**SUPPLIED ENTRIES**
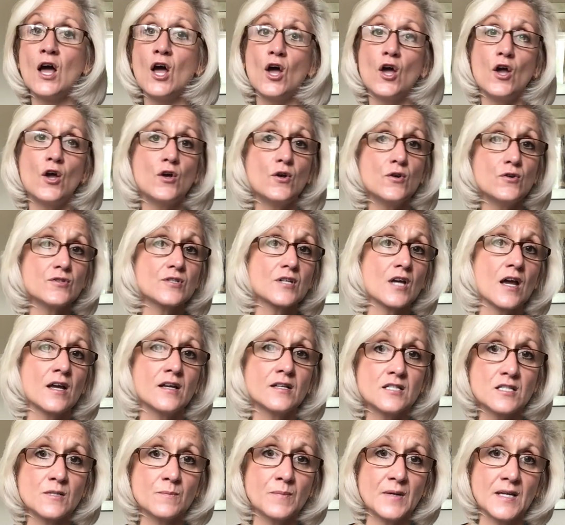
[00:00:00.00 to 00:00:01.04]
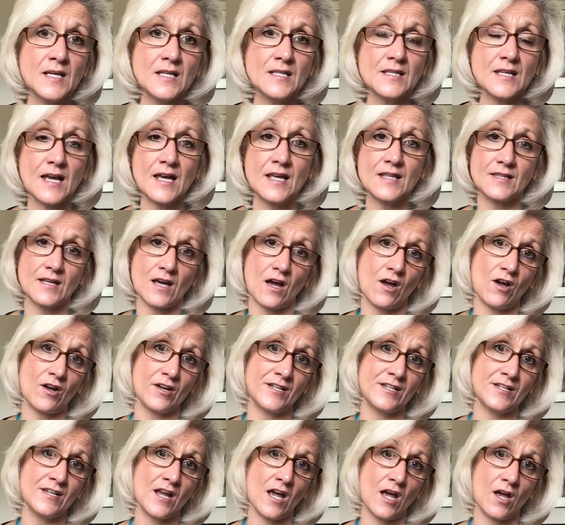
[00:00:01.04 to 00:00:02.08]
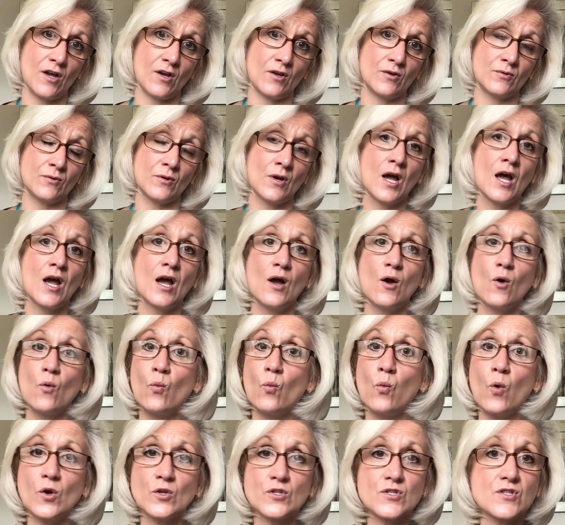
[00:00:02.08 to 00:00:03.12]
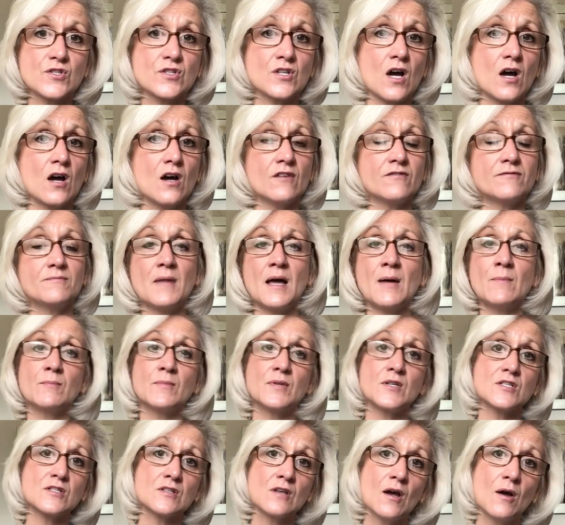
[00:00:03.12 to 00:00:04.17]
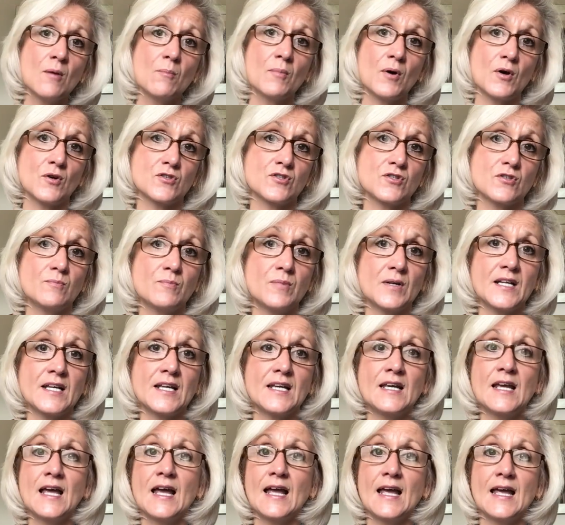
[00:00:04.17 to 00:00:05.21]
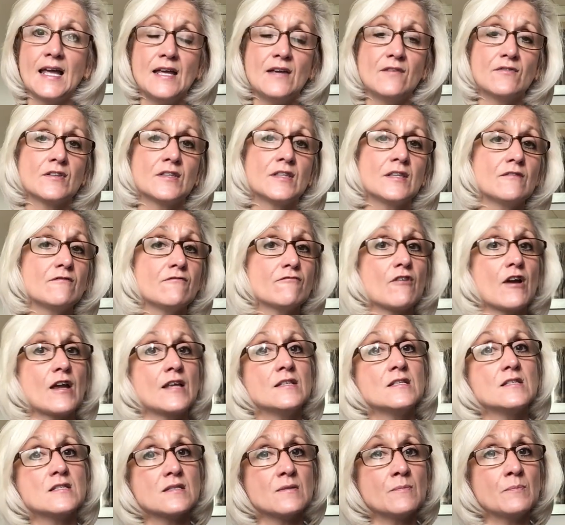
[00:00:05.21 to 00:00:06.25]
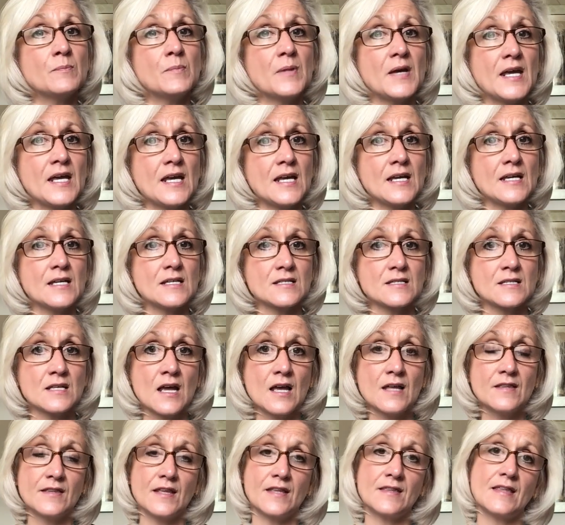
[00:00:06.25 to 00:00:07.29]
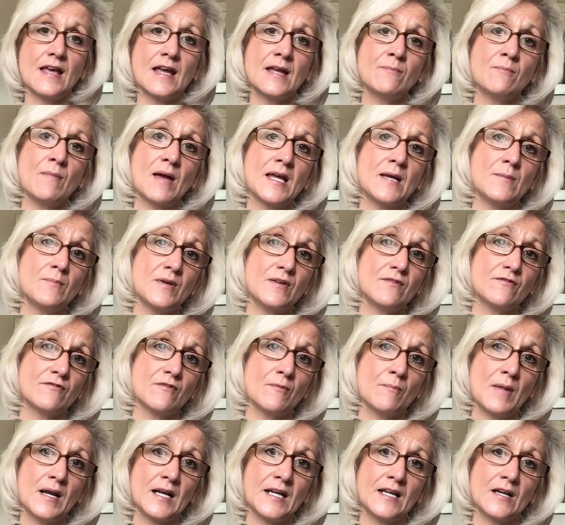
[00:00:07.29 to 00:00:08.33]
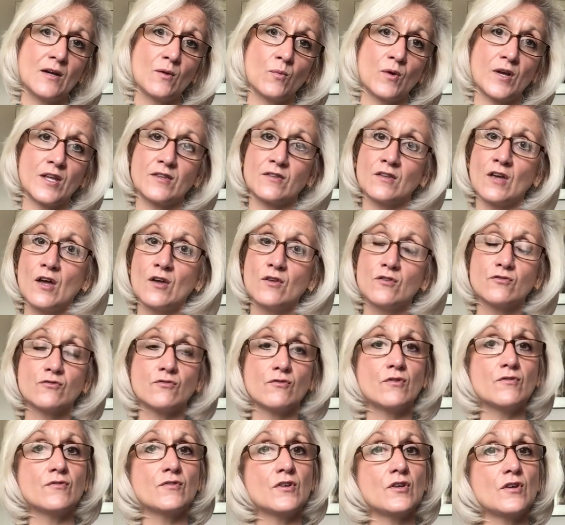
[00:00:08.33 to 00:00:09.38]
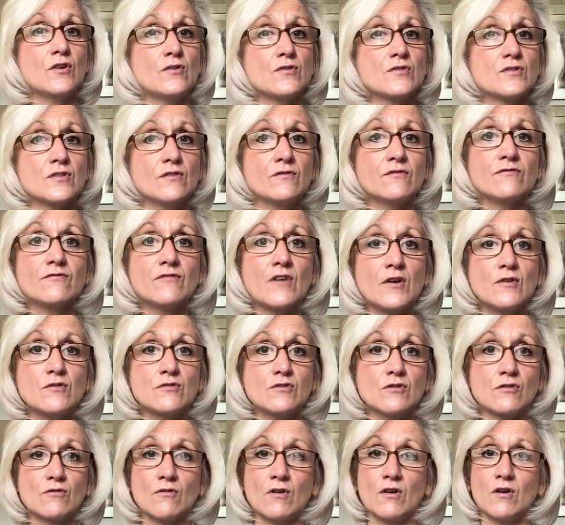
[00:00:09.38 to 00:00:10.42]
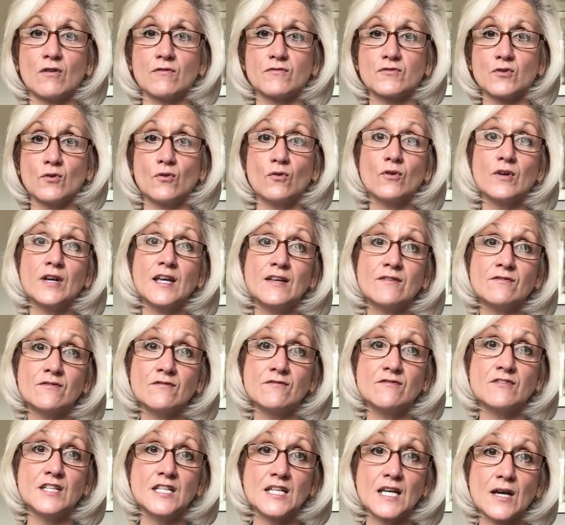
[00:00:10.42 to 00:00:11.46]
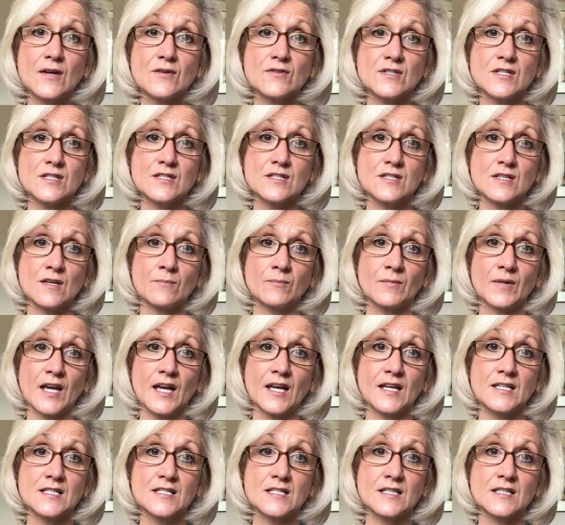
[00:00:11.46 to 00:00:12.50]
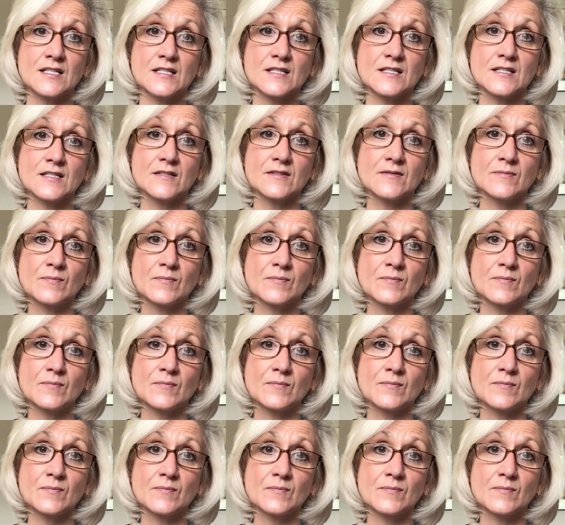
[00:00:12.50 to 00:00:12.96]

who's going to be there that I know, what staff members, possibly even friends and peers that they may be familiar with through the use of photographs or even videos in some cases.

**DIRECTIONS**
All of the entries above are to be written out exactly, with no pictures.

**RESPONSE TO THE EXERCISE**
[00:00:00.00 to 00:00:01.04]
[00:00:01.04 to 00:00:02.08]
[00:00:02.08 to 00:00:03.12]
[00:00:03.12 to 00:00:04.17]
[00:00:04.17 to 00:00:05.21]
[00:00:05.21 to 00:00:06.25]
[00:00:06.25 to 00:00:07.29]
[00:00:07.29 to 00:00:08.33]
[00:00:08.33 to 00:00:09.38]
[00:00:09.38 to 00:00:10.42]
[00:00:10.42 to 00:00:11.46]
[00:00:11.46 to 00:00:12.50]
[00:00:12.50 to 00:00:12.96]

who's going to be there that I know, what staff members, possibly even friends and peers that they may be familiar with through the use of photographs or even videos in some cases.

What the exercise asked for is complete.